Salahis should face death penalty
BY FORREST OAK
Good evening, I’m Forrest Oak.
Am I the only one who gets how seriously this Salahi situation could have been? Oh, and it was a situation, folks. Let’s not kid ourselves. It could have been worse than 2012, directed by Roland Emmerich.
Here we had two totally unscreened individuals – we don’t know if they’re right in the head, we don’t know if they’ll go for a dinner fork and stab Joe Biden in the hand, we don’t if their cuff links shoot poison gas, we don’t know if they’re Ninja Assassins, directed by James McTeigue – with access, in proximity, and next to, the President and the Vice President of the United States. Sure, nothing “happened” this time, but next time it could make 9/11 look like a kitten’s asshole.
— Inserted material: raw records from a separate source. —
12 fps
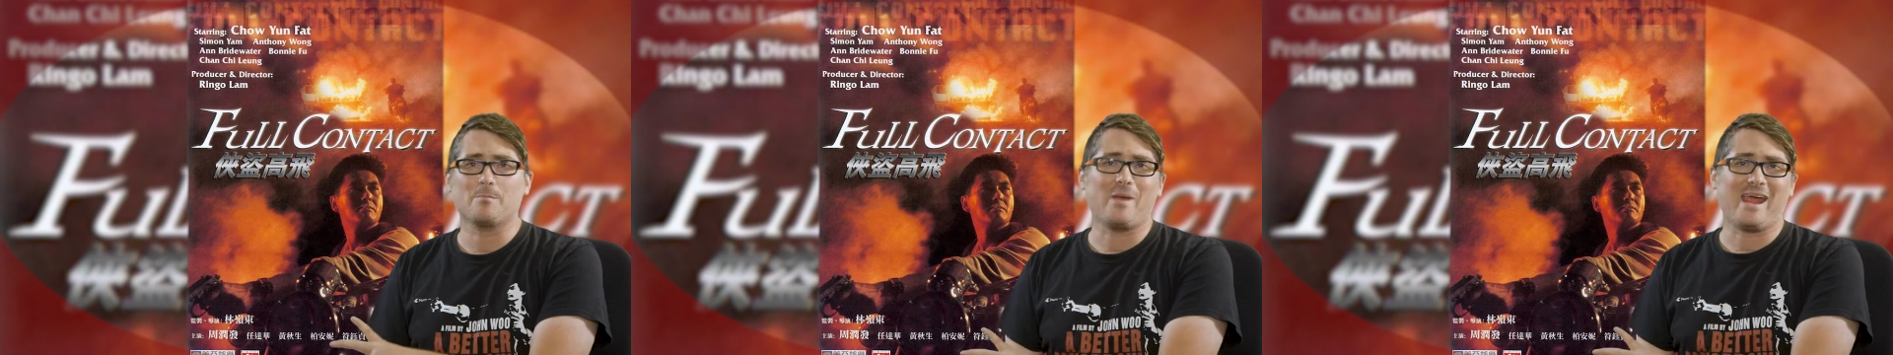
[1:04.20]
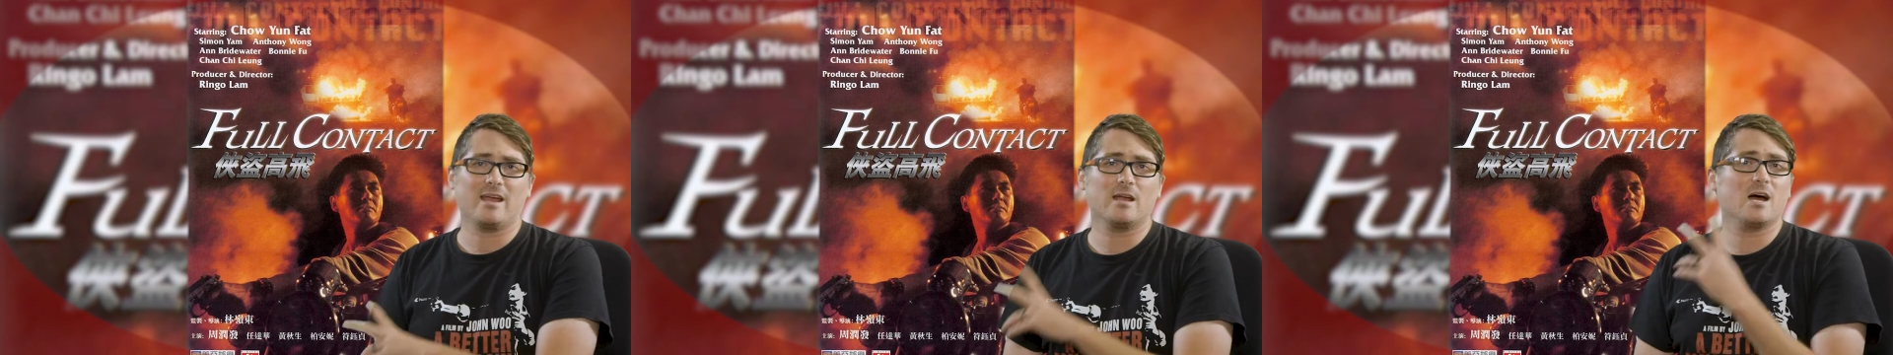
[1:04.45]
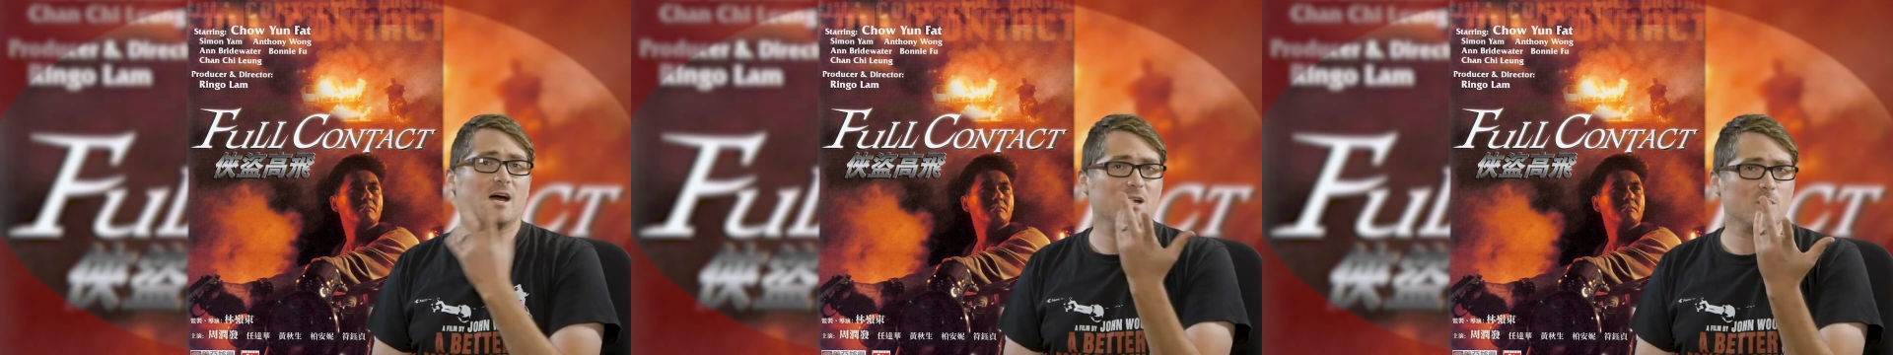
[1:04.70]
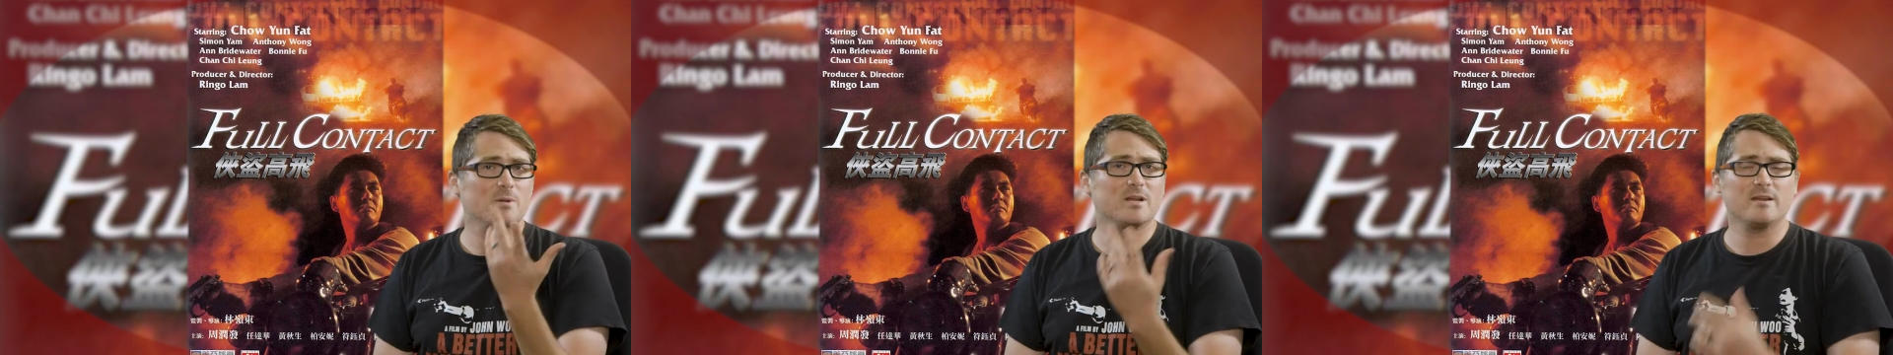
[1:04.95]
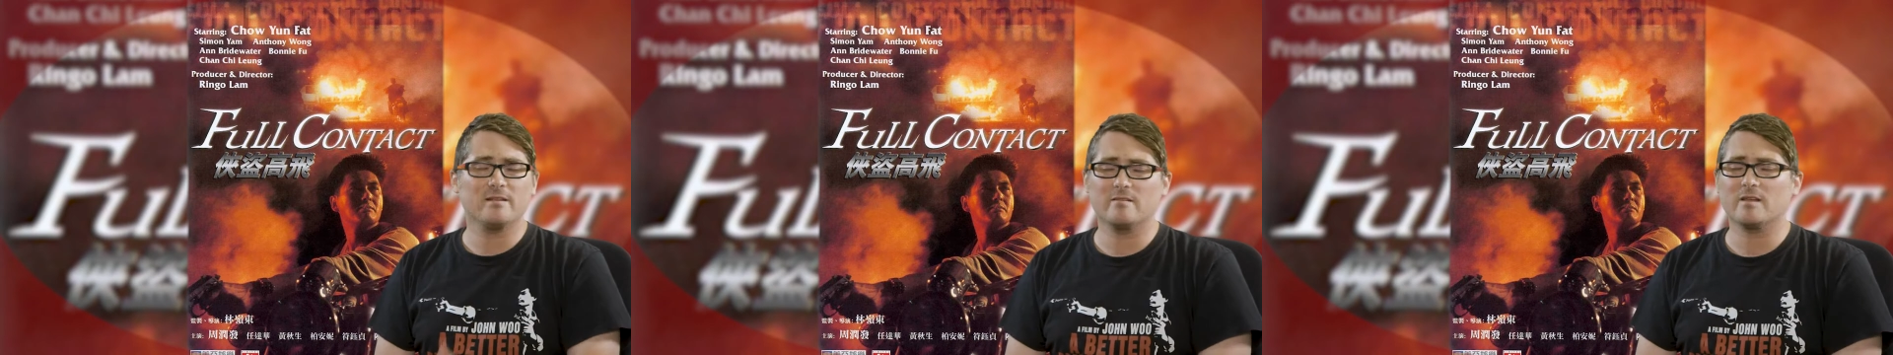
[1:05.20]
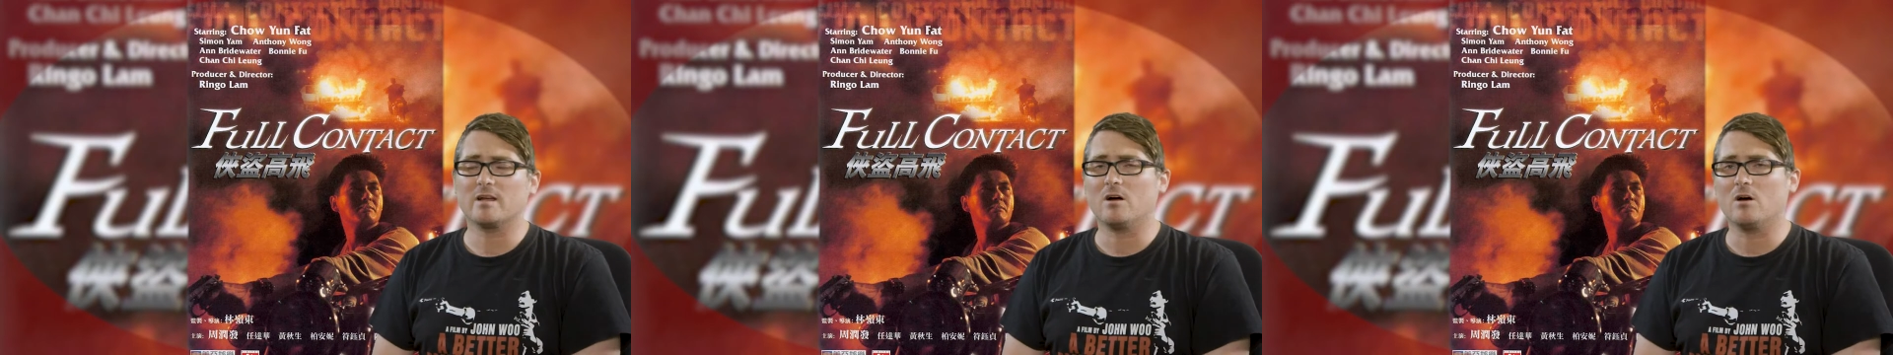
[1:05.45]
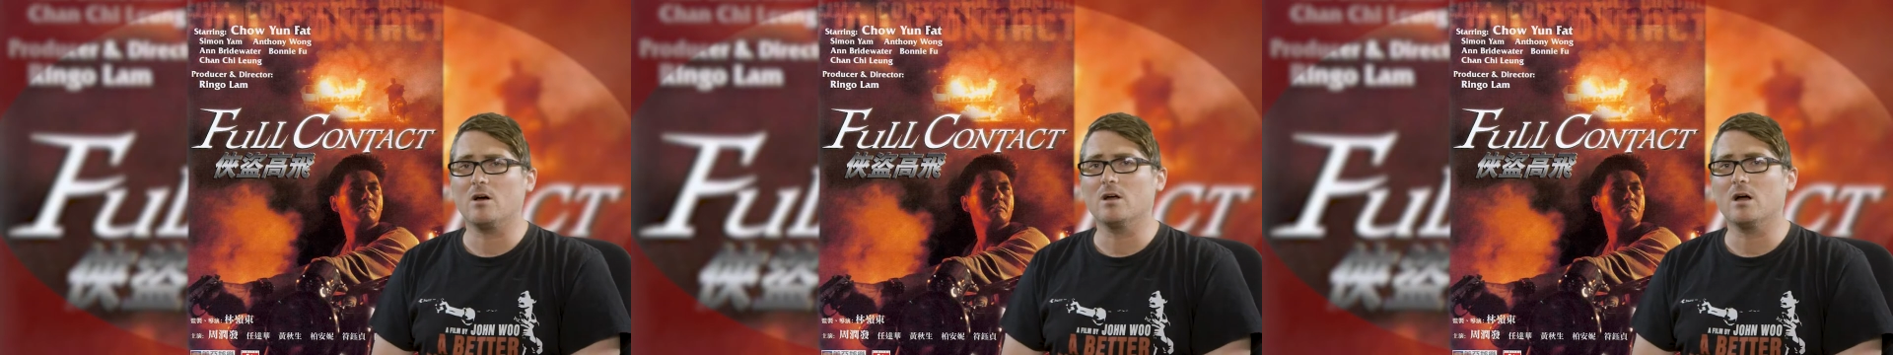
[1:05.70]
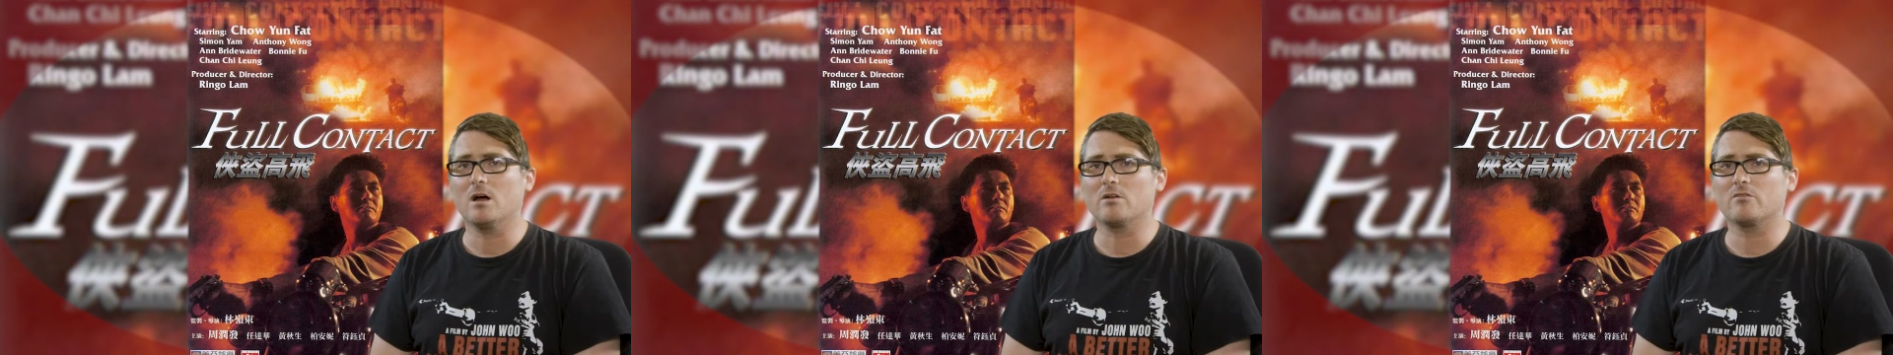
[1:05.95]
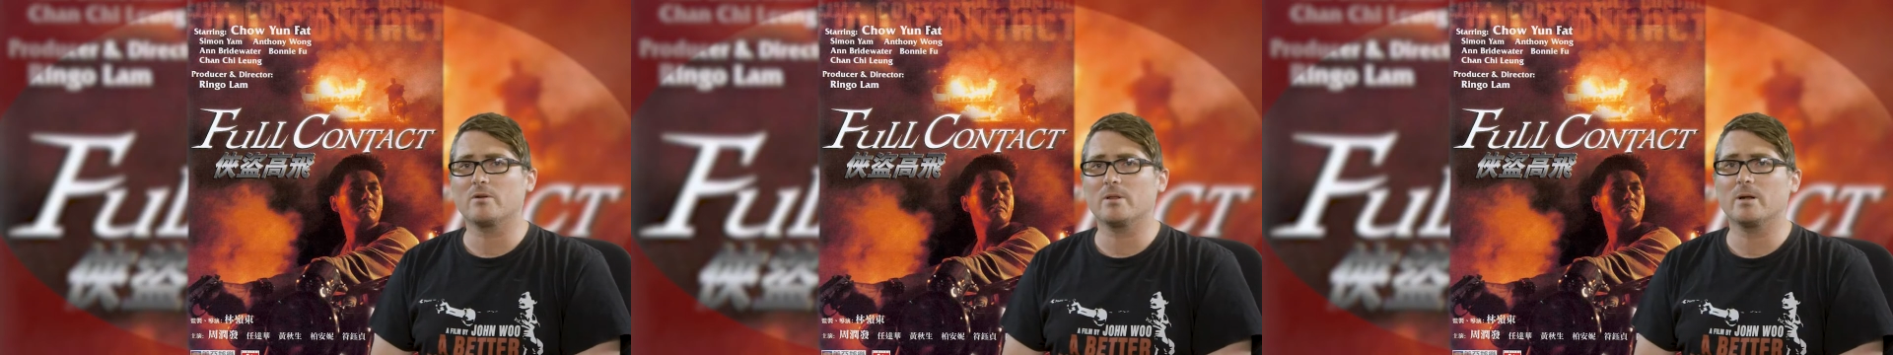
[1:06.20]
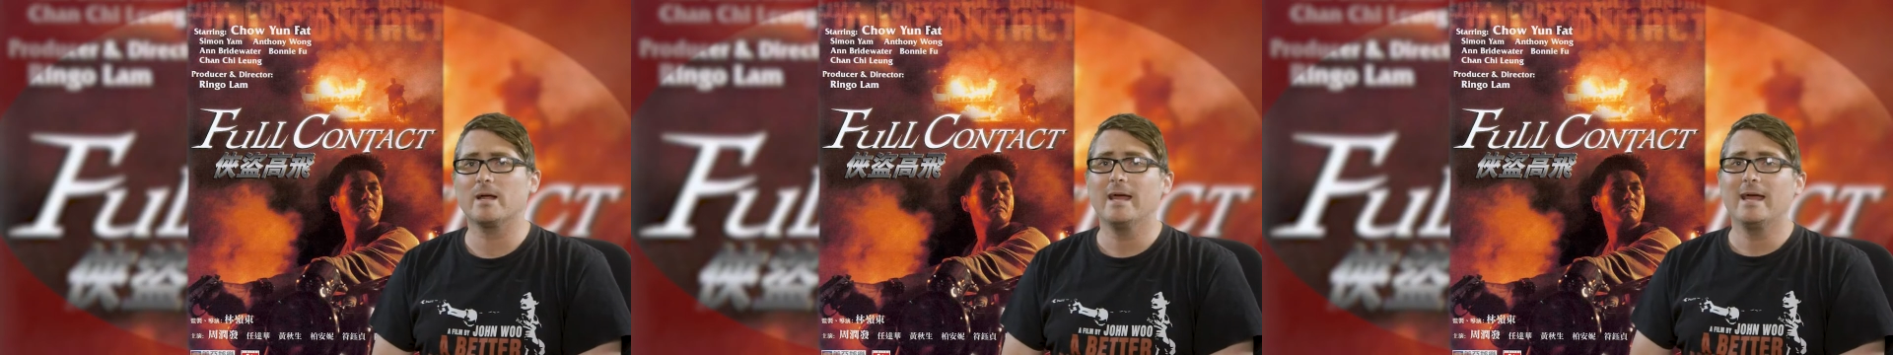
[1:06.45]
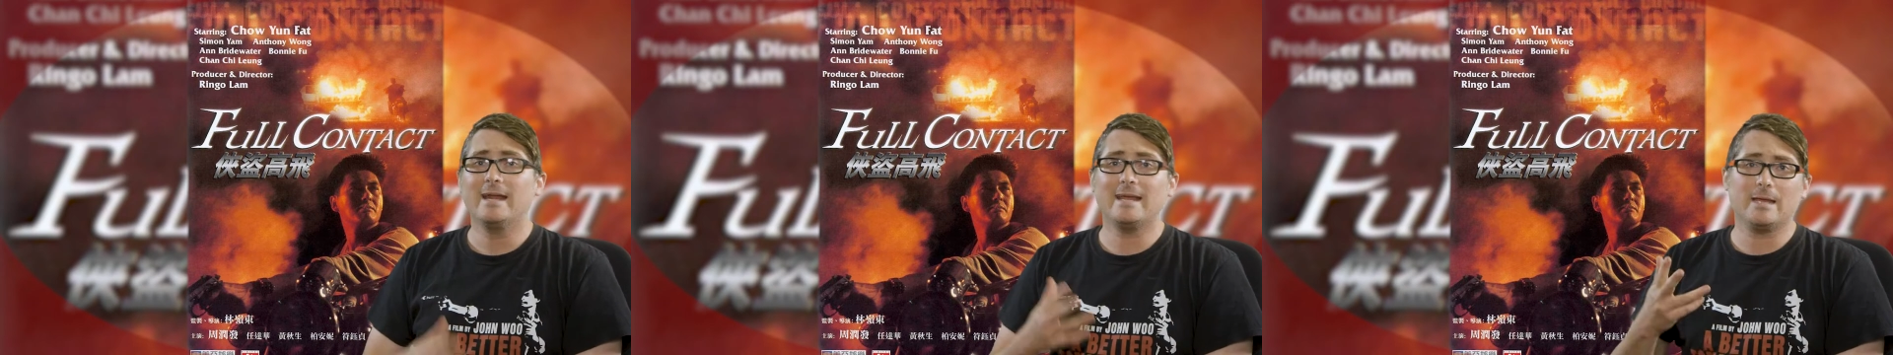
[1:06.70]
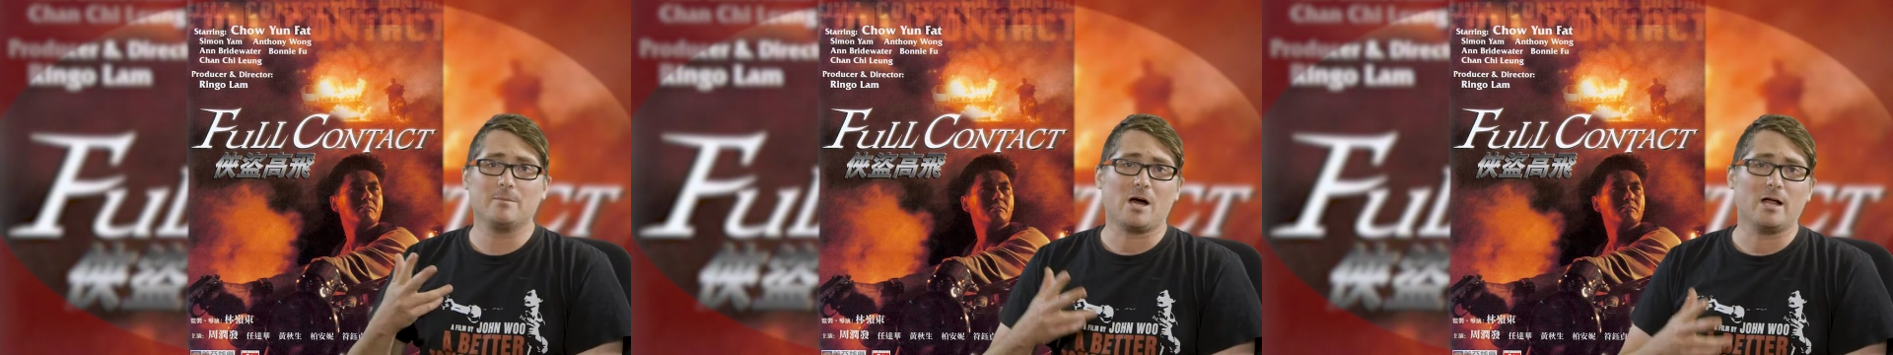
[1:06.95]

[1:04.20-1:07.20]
Speaker 1: in Bangkok, but it is like a Hong Kong thriller. He came to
I know people are saying: “But the Salahis went through a metal detector! The Salahis had no more opportunity to harm President Obama than do thousands of other folks, who happen to be at Joe Biden’s favorite unscheduled hamburger pit stop!” Don’t buy the hype here, people. This is just more of that moderate-wing bunk coming out of Washington these days. I’m fed up to here with it! (I’m pointing to my deeply furrowed brow.)
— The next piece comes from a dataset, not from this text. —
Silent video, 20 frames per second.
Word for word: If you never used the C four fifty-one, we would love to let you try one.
You know, America, it makes me sicker than a dog that ate wino vomit to hear these Big Government apologists, well, apologize for a failure that could have resulted in something far worse than Armageddon, starring Bruce Willis. Picture the horror with me, America: President Barack Obama and the First Lady Michelle move down the greeting line with gracious aplomb, their hands extended, their smiles are broad and dignified. The “Salahis” rip off their latex masks to reveal that they are, in fact, Osama bin Laden and Ayman Al Zawahiri in disguise! “Allahu Akbar!” shouts Zawahiri as he pans toward Michelle. Secret Service agents go for their weapons. Shots rings out. Agents quickly cover the president and the first lady. The attackers are dead. But it’s too late. The trained King Brown snakes that were coiled inside Zawahiri’s beard have already shot as arrows, biting both the president and the first lady on the cheek. It’s a minor wound, but the King Brown, also known as the Inland Taipan in Australia, is the most venomous snake in the world. The first couple will be dead in minutes. So much for your metal detectors, people.
No, it’s not hard to imagine what might have been: turmoil, rioting, race wars, marshal law and profound national sadness that would sour a generation.
Picture it: Americans demand revenge, and we retaliate by bombing Pakistan, for harboring the two notorious terrorists. That country, still a smoldering ruin, faces a power vacuum and the extremist Pashtun seize control of the government in an unpopular coup. It isn’t long before Pakistan and their regional adversary India are firing nukes at each other over the Himalayas. Sensing an opportunity, North Korean madman Kim Jung Il annihilates Seoul. We nuke North Korea. Iran nukes Israel. Israel nukes everyone. The French nuke themselves. Russia retaliates. And it’s good night, nurse! Game over, people. We lose. Nuclear winter.
Billions of people are dead and our species is barely extant, all because two thrill-seeking, party-crashers weren’t barred at the door by a competent Secret Service. It’s a shame, don’t you think? Letting the Salahis live is as ridiculous a notion as the idea that a court in New York City is equipped to try terrorists simply because it has successfully done so in the past. Ha!
What we need now is swift justice, because the next time it WILL be as I’ve described above. Am I the only one who gets this?
Forrest Oak talks to himself on the subway.